Le elezioni europee dell'8 e 9 giugno 2024 sono molto attese dal mondo auto, da tempo al centro di discussioni per il futuro della mobilità nel Vecchio Continente. Dallo stop ai motori termici previsto per il 2035 all'introduzione dello standard Euro 7 - rivisto al ribasso - sono molti i temi sul tavolo della Commissione.

Per questo l'Anfia (Associazione Nazionale Filiera Industria Automobilistica) ha pubblicato un manifesto nel quale illustra le sfide cui sarà chiamata l'Europa nei prossimi anni:

"Decarbonizzazione e digitalizzazione dei processi produttivi, progressiva elettrificazione dei veicoli leggeri e pesanti, ricerca e adozione di vettori energetici a bassa o nulla impronta carbonica. Queste le complesse sfide regolamentari comunitarie che hanno spinto la filiera automotive europea ad affrontare la più grande rivoluzione della sua storia fronteggiando al contempo l’enorme pressione competitiva asiatica e statunitense"

I numeri dell'auto in Europa

Un'industria, quella dell'auto, che in Europa pesa per il 7% del PIL, occupando 13 milioni di lavoratori per un totale di 392 miliardi di euro di gettito fiscale. Un fulcro dell'economia dell'Unione e non solo. In Italia - stando ai dati pubblicati da Anfia - tra costruttori e componentistica si arriva al 5,6% del PIL, con più di 200.000 addetti e fatturato superiore ai 100 miliardi di euro. Allargando lo sguardo il mondo dei servizi alla mobilità rappresenta il 19% del Prodotto Interno Lordo, per un totale di 76 miliardi di gettito fiscale. Il comunicato sottolinea poi come

"L’80% delle regolamentazioni del settore automotive viene definito in Europa. È pertanto fondamentale che gli eletti al Parlamento europeo siano consapevoli dell’importanza che i prossimi 5 anni avranno per la tenuta industriale e sociale dell’industria italiana della mobilità. Se vogliamo dare alle nostre imprese la possibilità di competere ancora a livello globale, serve un approccio pragmatico e razionale nella regolamentazione".

Per questo l'Anfia sottolinea come "Il prossimo mandato europeo sarà fondamentale nella definizione di strategie di politica industriale".

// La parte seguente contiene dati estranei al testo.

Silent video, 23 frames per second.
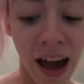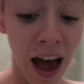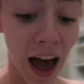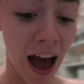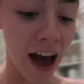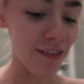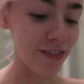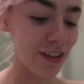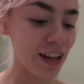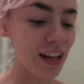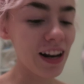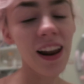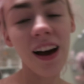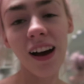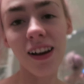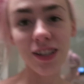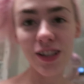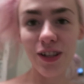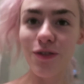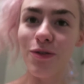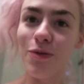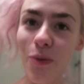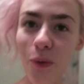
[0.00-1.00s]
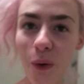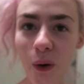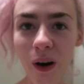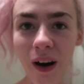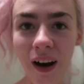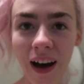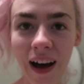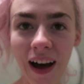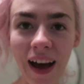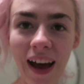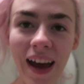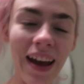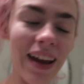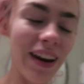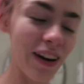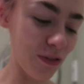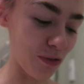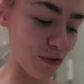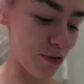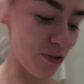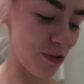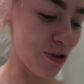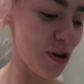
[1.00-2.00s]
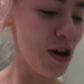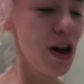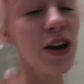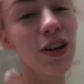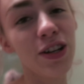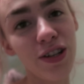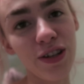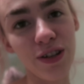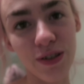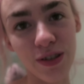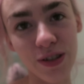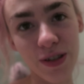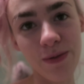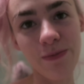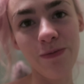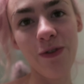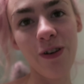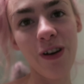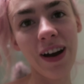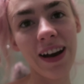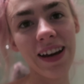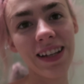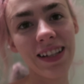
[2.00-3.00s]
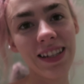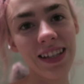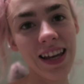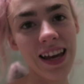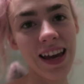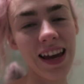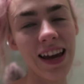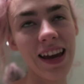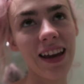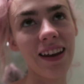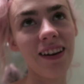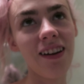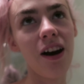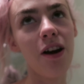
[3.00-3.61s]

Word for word: have a glass of wine, or do some writing.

Secondo l'associazione i pilastri sono: 

  • Rilancio e supporto degli investimenti delle imprese automotive per dare loro la possibilità di essere competitive a livello globale
  • Impegno della filiera verso l’economia circolare con produzioni carbon neutral al 2040
  • Ricerca e innovazione su batterie, idrogeno, intelligenza artificiale, guida autonoma e connessa, Software Defined Vehicles
  • Reskilling per gli attuali lavoratori del settore e formazione nuove competenze.
  • Diffusione omogenea in Europa delle infrastrutture di ricarica dei veicoli elettrici e per il rifornimento ad idrogeno. Diffusione dei Carbon neutral fuels

Obiettivi che richiederanno sforzi da parte di tutti gli attori, passando per differenti step:

  • Fase di “pausa regolamentare” che garantisca alle imprese una programmazione di medio e lungo termine
  • Regolamenti sui target CO2 di veicoli leggeri e pesanti: adozione di approccio tecnologicamente neutrale definizione di una metodologia di calcolo delle emissioni dei veicoli alimentati con “Carbon neutral fuels”
  • Piano di politica industriale europea per l’automotive: definizione rapida di una strategia
    settoriale che definisca priorità, linee d’azione e politiche da mettere in atto per rendere l’Europa un posto ancora attrattivo per produrre veicoli e investire in Ricerca e Sviluppo
  • Politiche commerciali con la Cina per bilanciamento dei dazi su import/export veicoli e parti e componenti
  • Value chain europea delle batterie. Stimolare lo sviluppo per rendere l’Europa indipendente
    nell’approvvigionamento e trattamento delle materie prime

L'Anfia chiama poi in causa i candidati italiani alle prossime elezioni europee, chiedendo loro di portare in Europa un nuovo approccio al tema

"Dagli europarlamentari italiani ci aspettiamo, quindi, che facciano squadra nazionale, per portare avanti uniti azioni fondamentali per la filiera italiana in considerazione della sua rilevanza. In particolare, ci riferiamo alla necessità di  poter considerare gli investimenti pubblici per la transizione energetica fuori dal ‘patto di stabilità’ e di adottare un ‘temporary framework automotive’ che consenta alle aziende di ogni dimensione e su tutto il territorio nazionale di essere supportate nella transizione”.